--- INPUT DATA ---
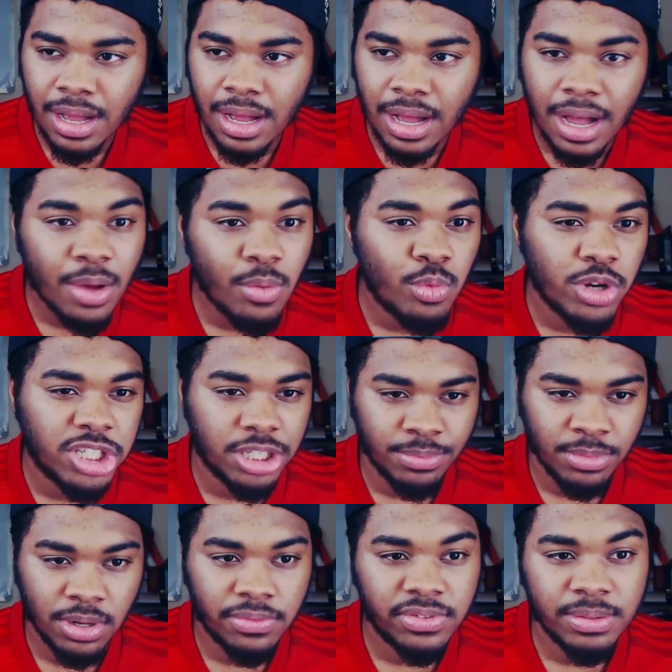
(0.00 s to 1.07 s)
I wish him
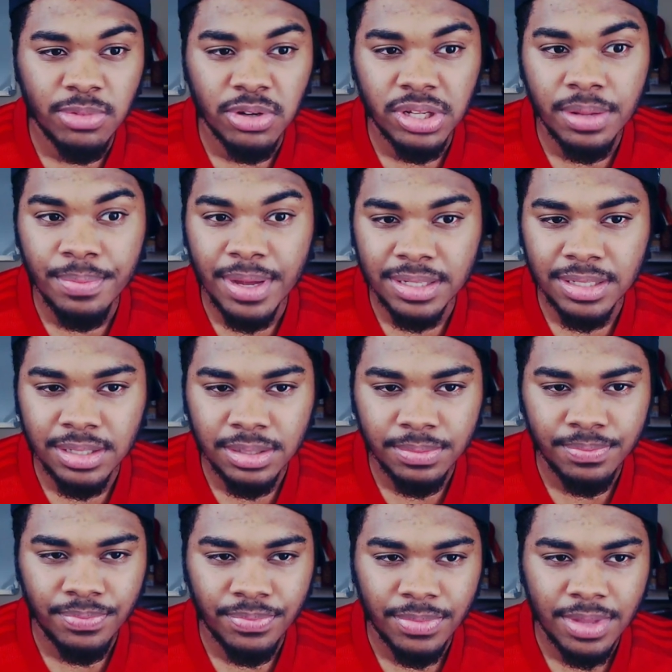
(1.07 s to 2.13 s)
nothing but the best.
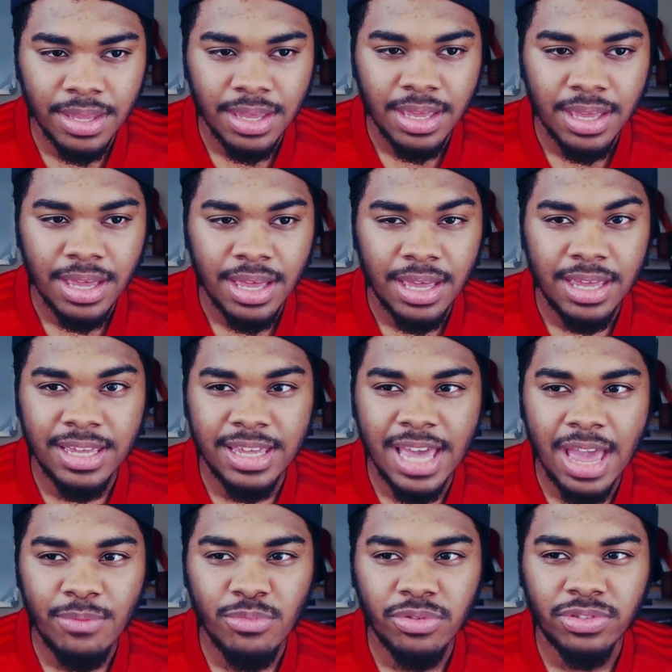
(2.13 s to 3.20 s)
He
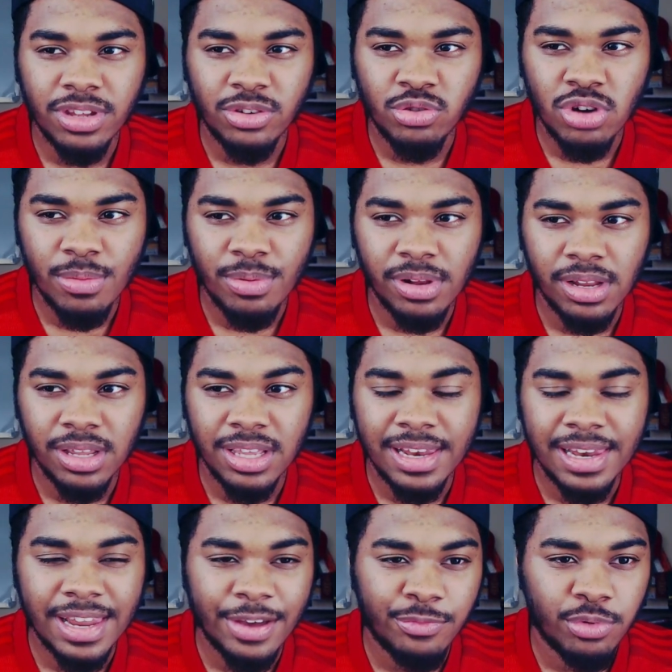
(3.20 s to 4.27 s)
came with the treble, he
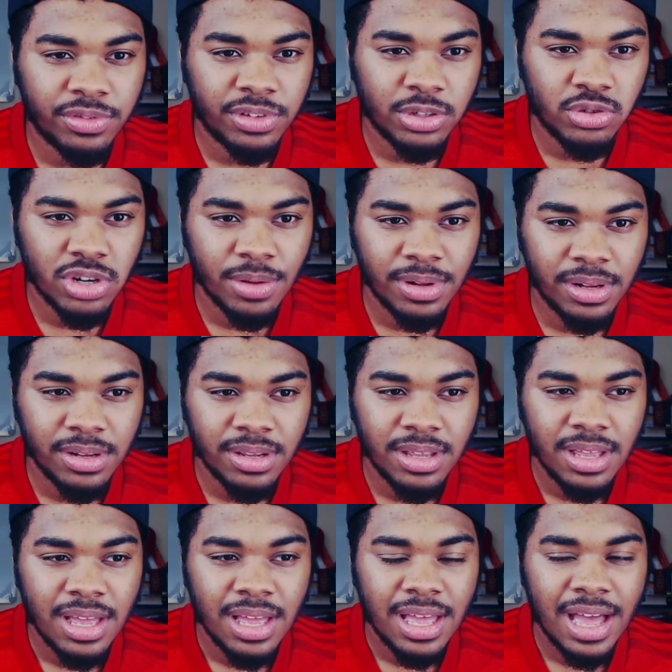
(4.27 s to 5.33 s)
left with the treble.
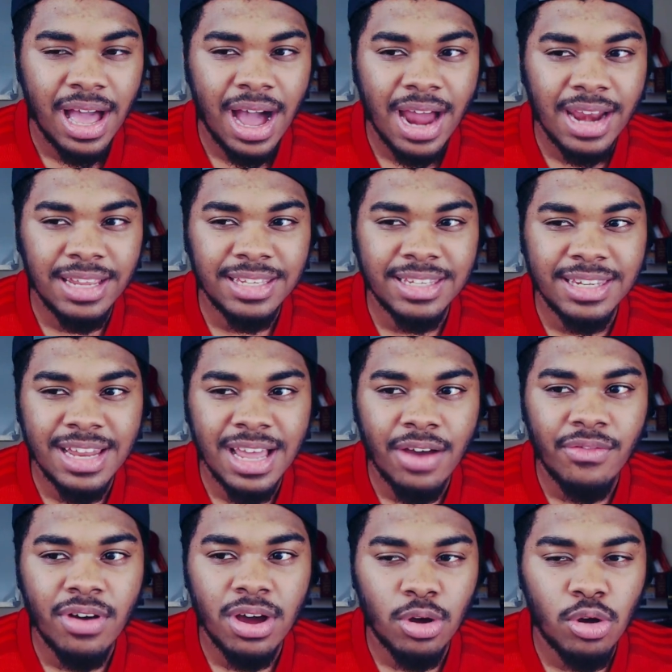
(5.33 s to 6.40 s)
And he's
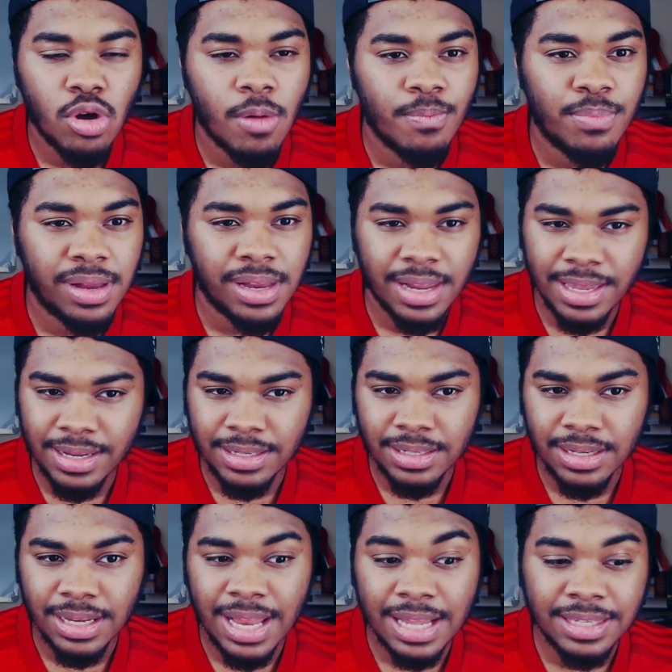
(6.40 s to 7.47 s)
never complained.
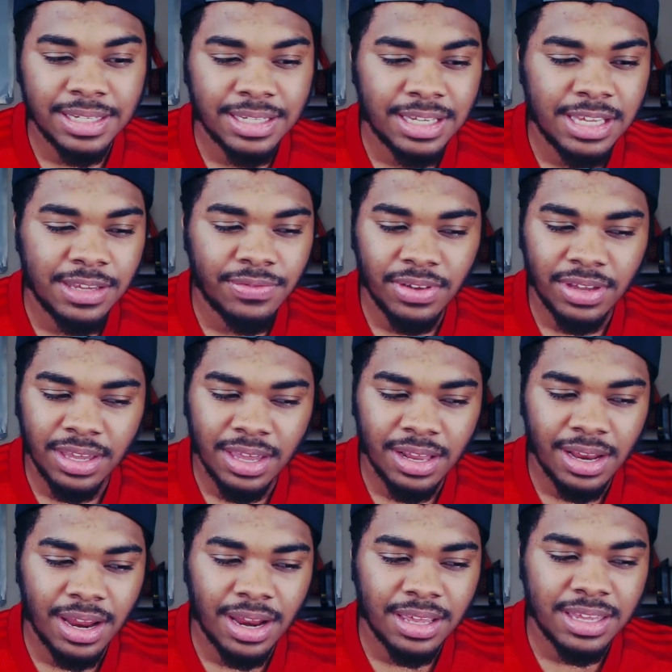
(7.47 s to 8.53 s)
That's the key thing here.
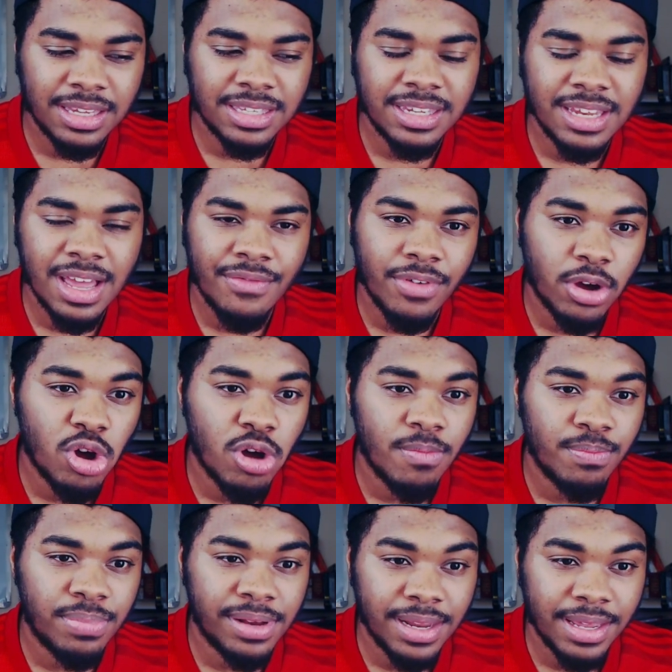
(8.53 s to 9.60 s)
Like he's never
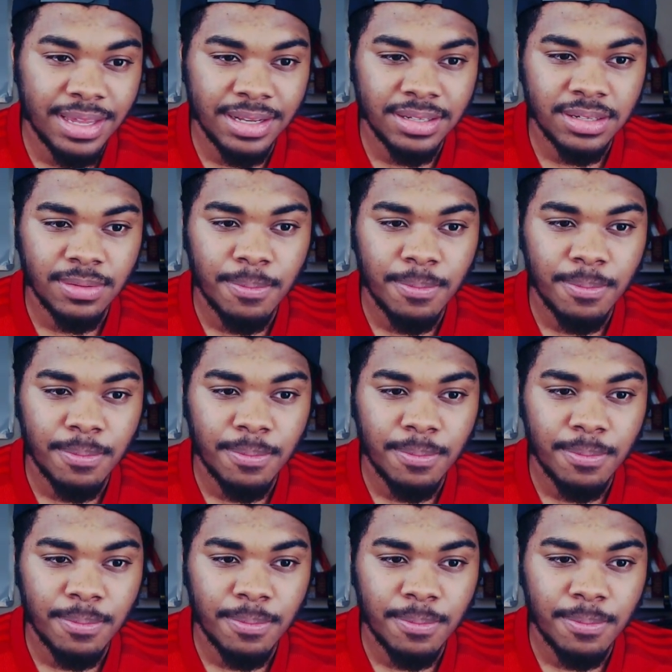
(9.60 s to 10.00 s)
complained.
---
▸ **WHAT IS BEING ASKED**
Without including the pictures, return each record above exactly as it stands.

▸ **EXERCISE RESPONSE**
(0.00 s to 1.07 s)
I wish him
(1.07 s to 2.13 s)
nothing but the best.
(2.13 s to 3.20 s)
He
(3.20 s to 4.27 s)
came with the treble, he
(4.27 s to 5.33 s)
left with the treble.
(5.33 s to 6.40 s)
And he's
(6.40 s to 7.47 s)
never complained.
(7.47 s to 8.53 s)
That's the key thing here.
(8.53 s to 9.60 s)
Like he's never
(9.60 s to 10.00 s)
complained.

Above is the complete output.